> WORK TASK:
Once the pictures are set aside, copy the data below exactly as it stands.

[Stored data]
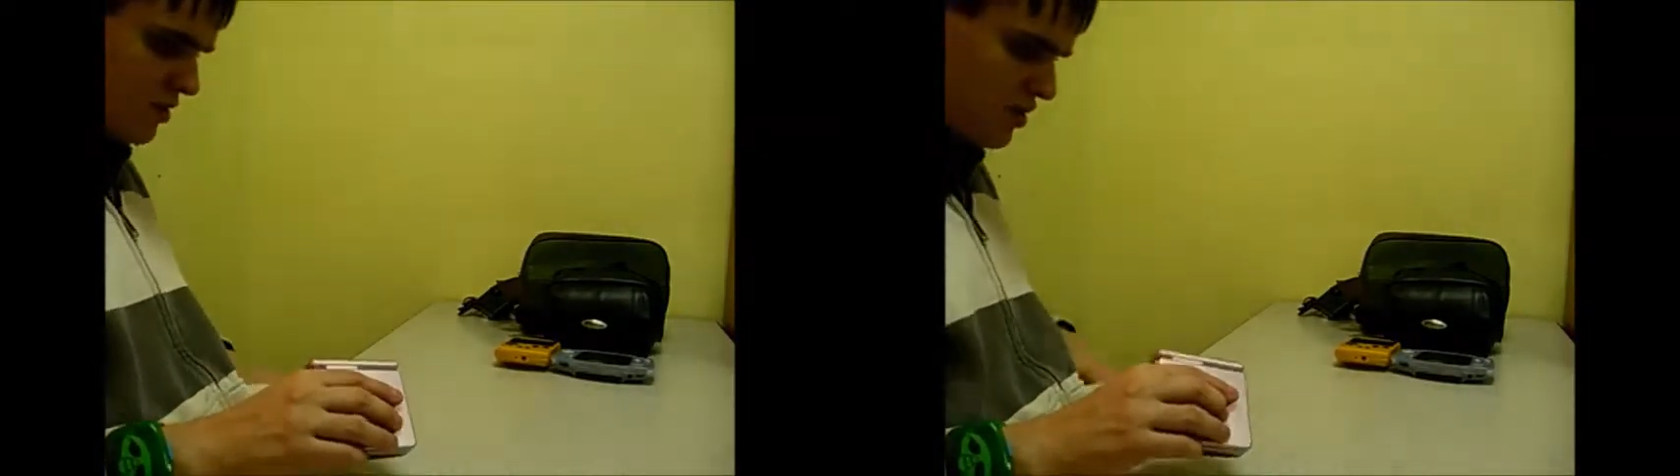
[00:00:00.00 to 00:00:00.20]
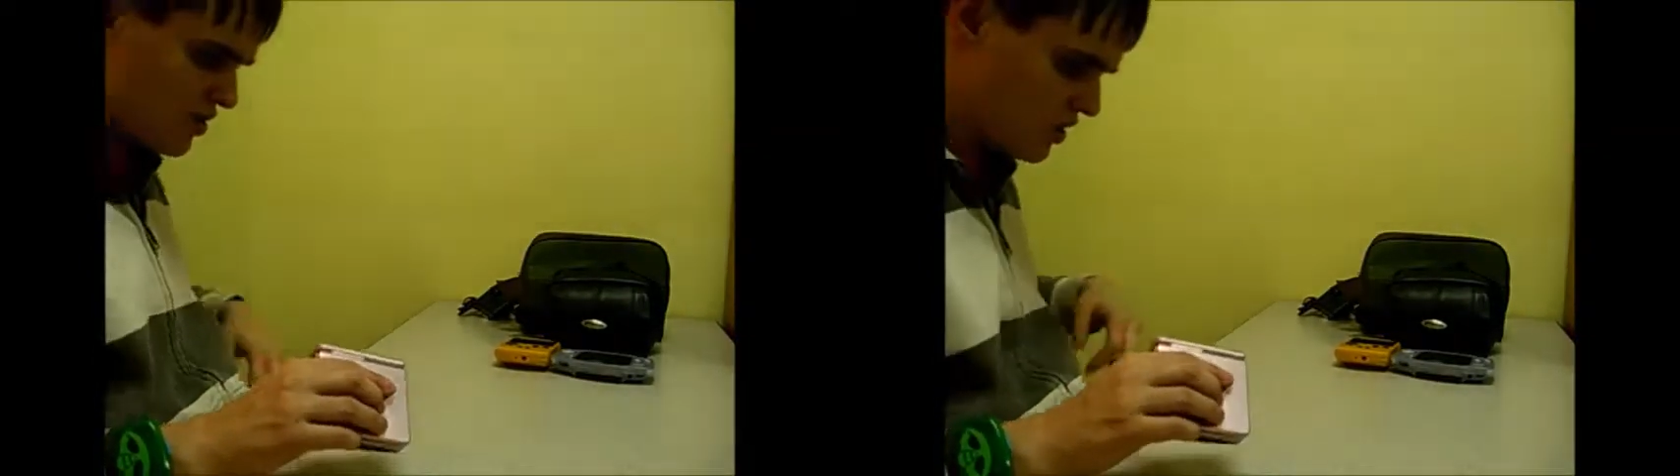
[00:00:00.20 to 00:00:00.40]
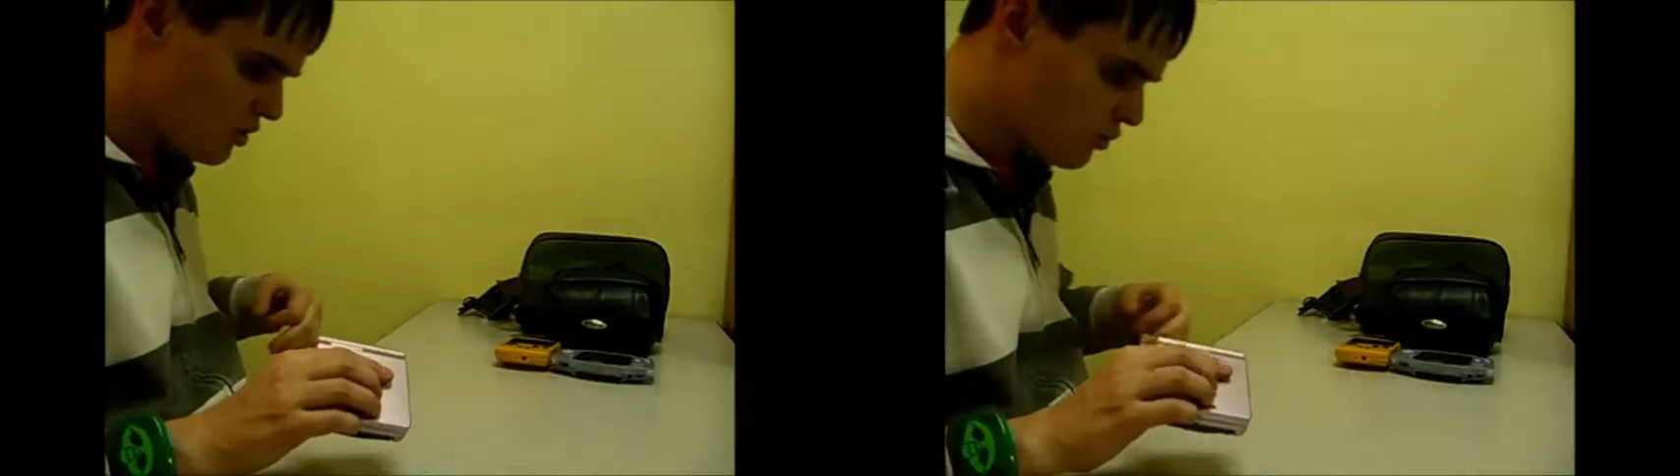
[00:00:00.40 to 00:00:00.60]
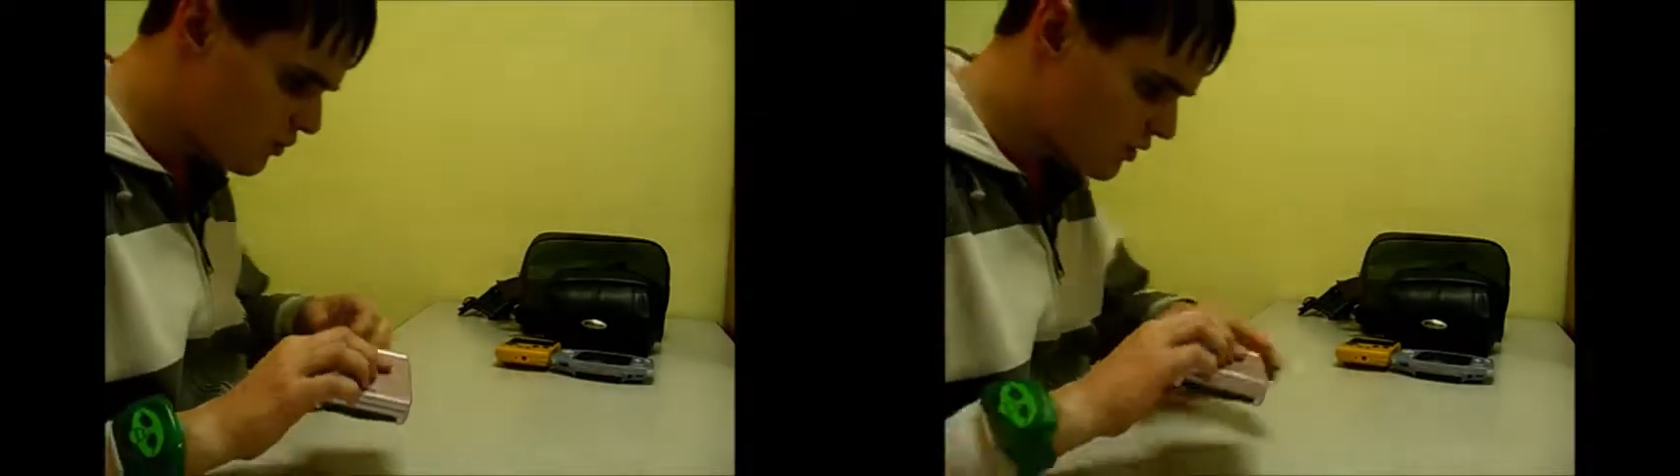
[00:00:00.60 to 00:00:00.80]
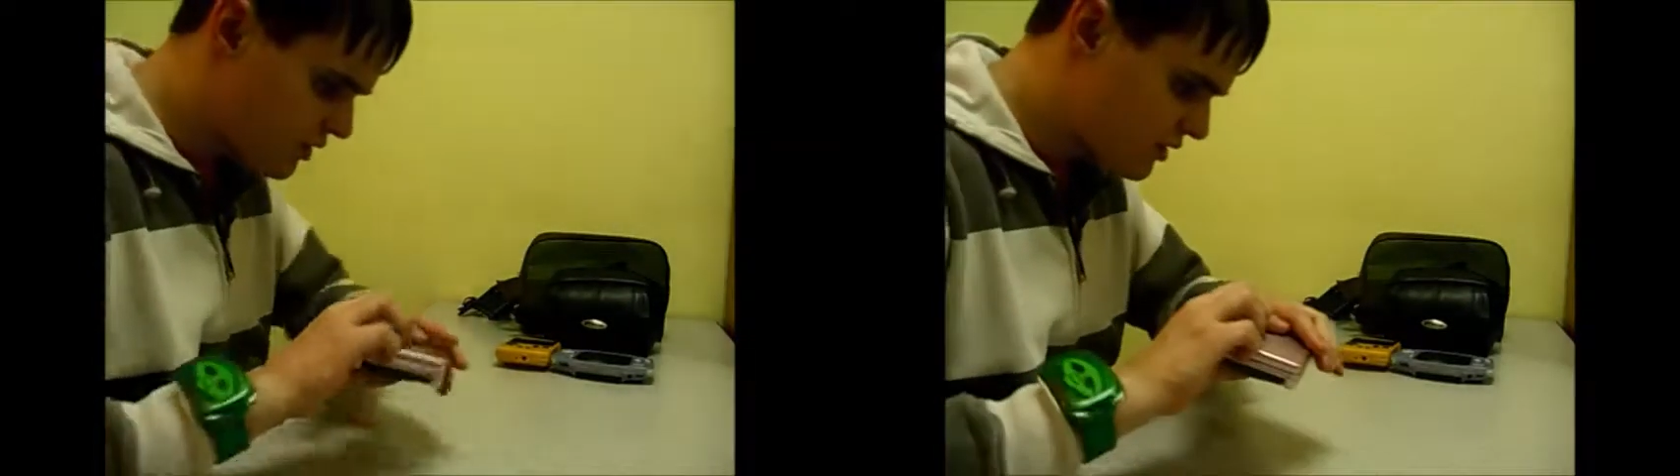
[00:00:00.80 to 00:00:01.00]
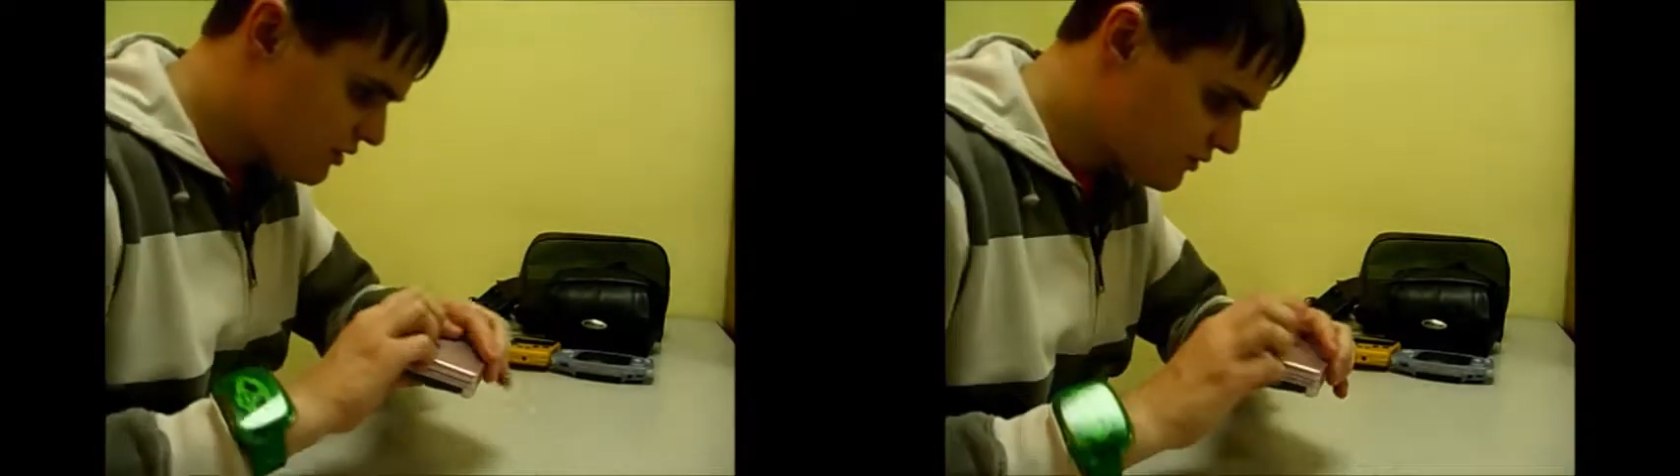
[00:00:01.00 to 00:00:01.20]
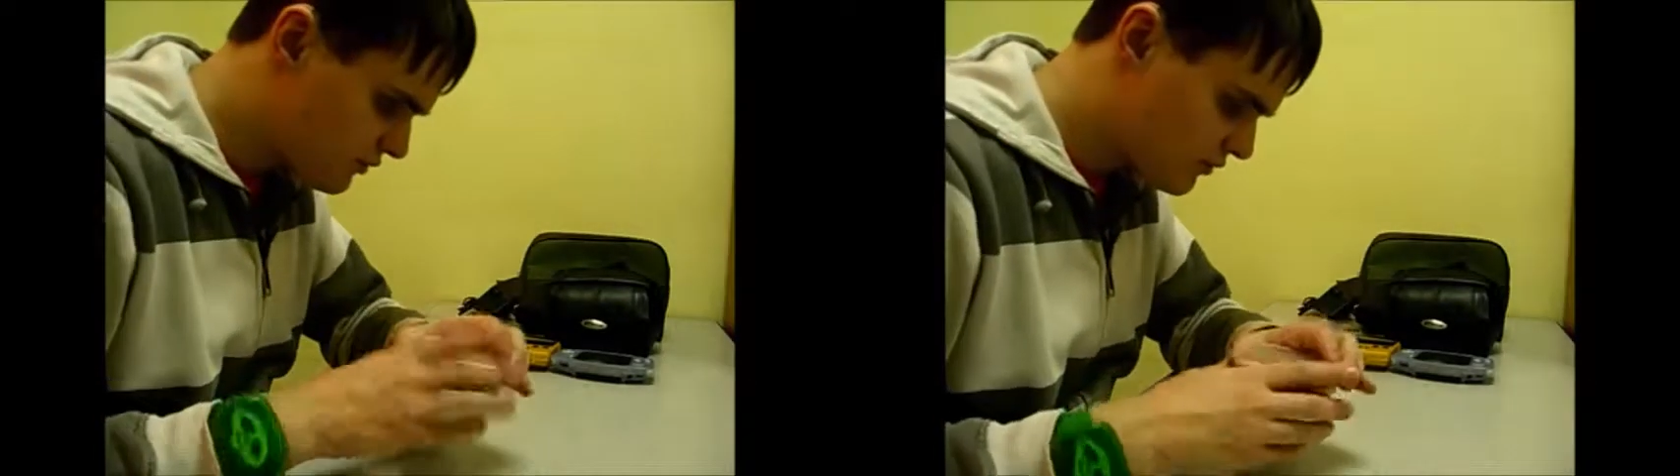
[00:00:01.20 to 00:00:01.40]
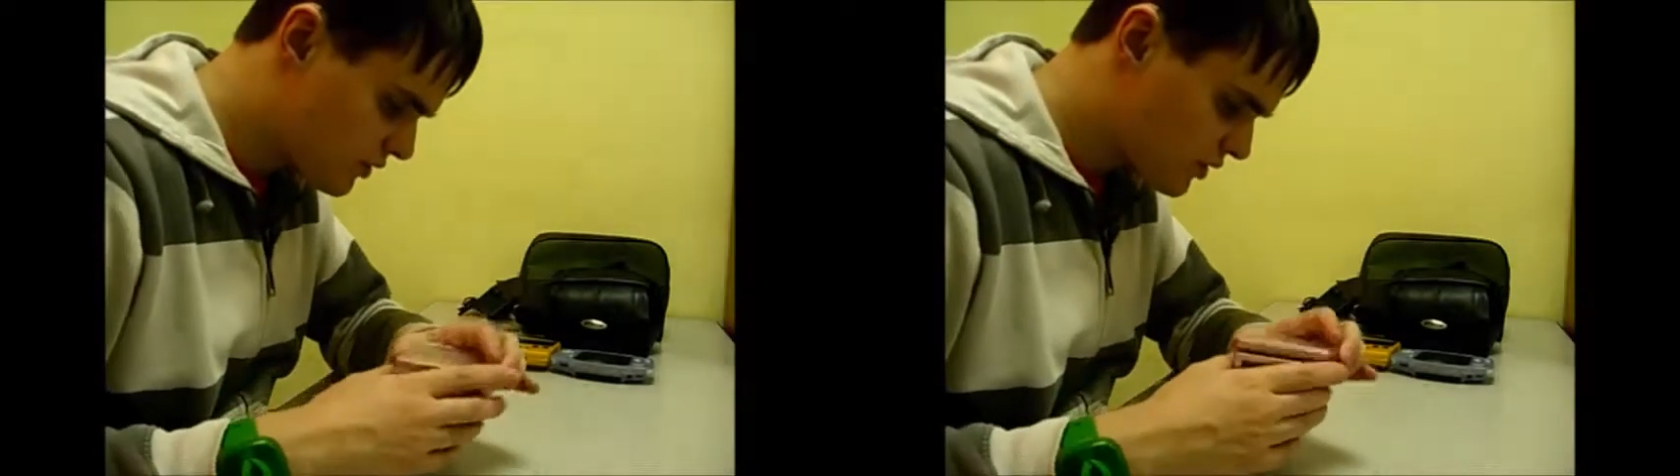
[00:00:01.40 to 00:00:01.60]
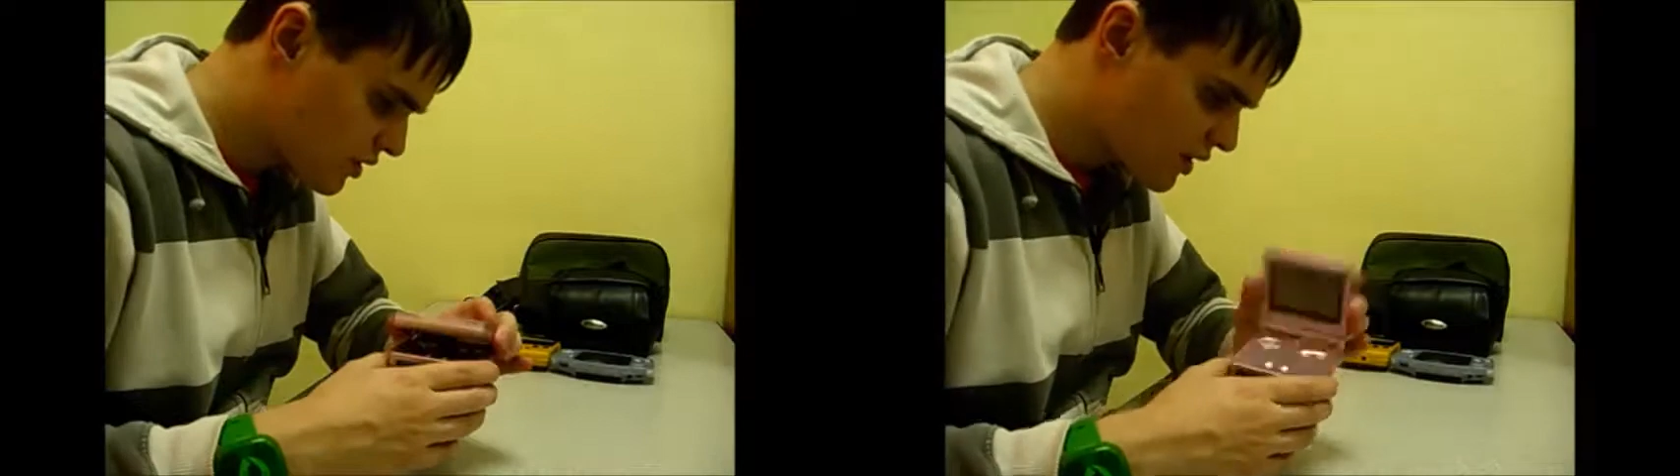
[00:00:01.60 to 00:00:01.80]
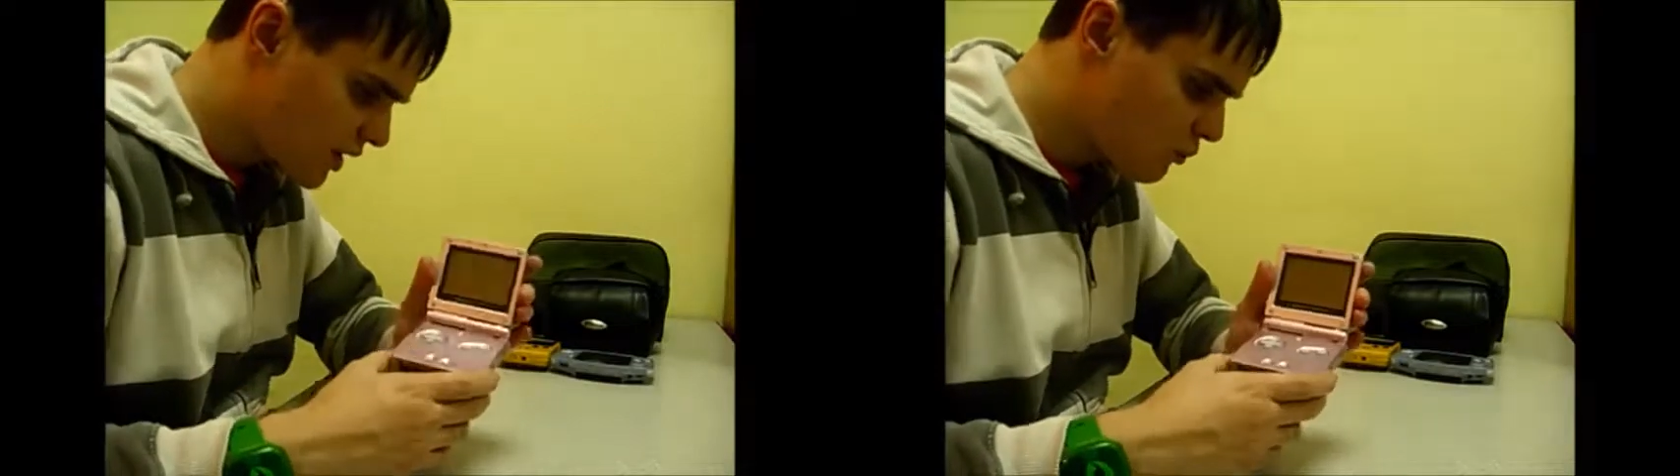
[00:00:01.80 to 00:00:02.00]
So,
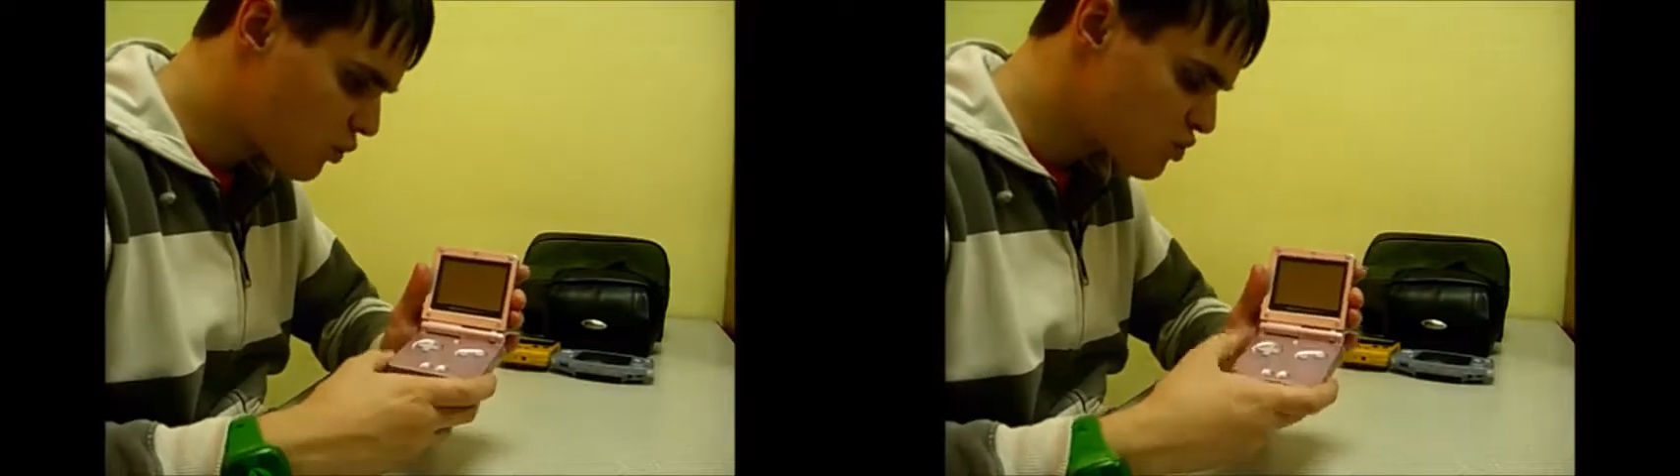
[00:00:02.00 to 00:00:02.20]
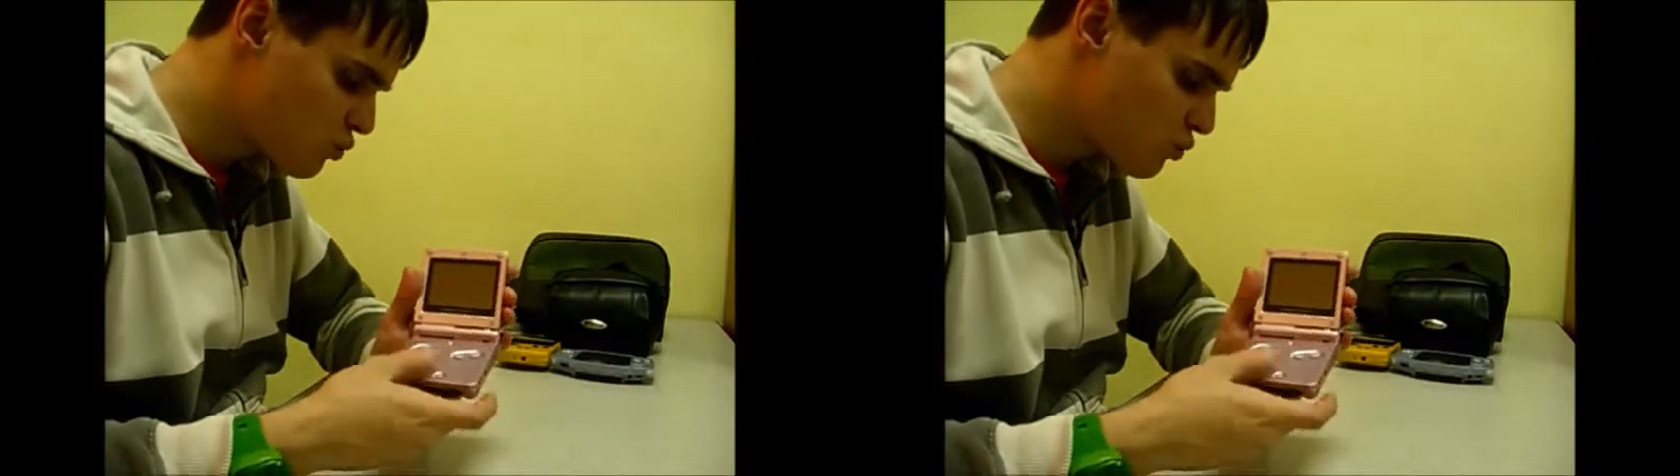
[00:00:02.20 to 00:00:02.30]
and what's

> TASK RESPONSE:
[00:00:00.00 to 00:00:00.20]
[00:00:00.20 to 00:00:00.40]
[00:00:00.40 to 00:00:00.60]
[00:00:00.60 to 00:00:00.80]
[00:00:00.80 to 00:00:01.00]
[00:00:01.00 to 00:00:01.20]
[00:00:01.20 to 00:00:01.40]
[00:00:01.40 to 00:00:01.60]
[00:00:01.60 to 00:00:01.80]
[00:00:01.80 to 00:00:02.00]
So,
[00:00:02.00 to 00:00:02.20]
[00:00:02.20 to 00:00:02.30]
and what's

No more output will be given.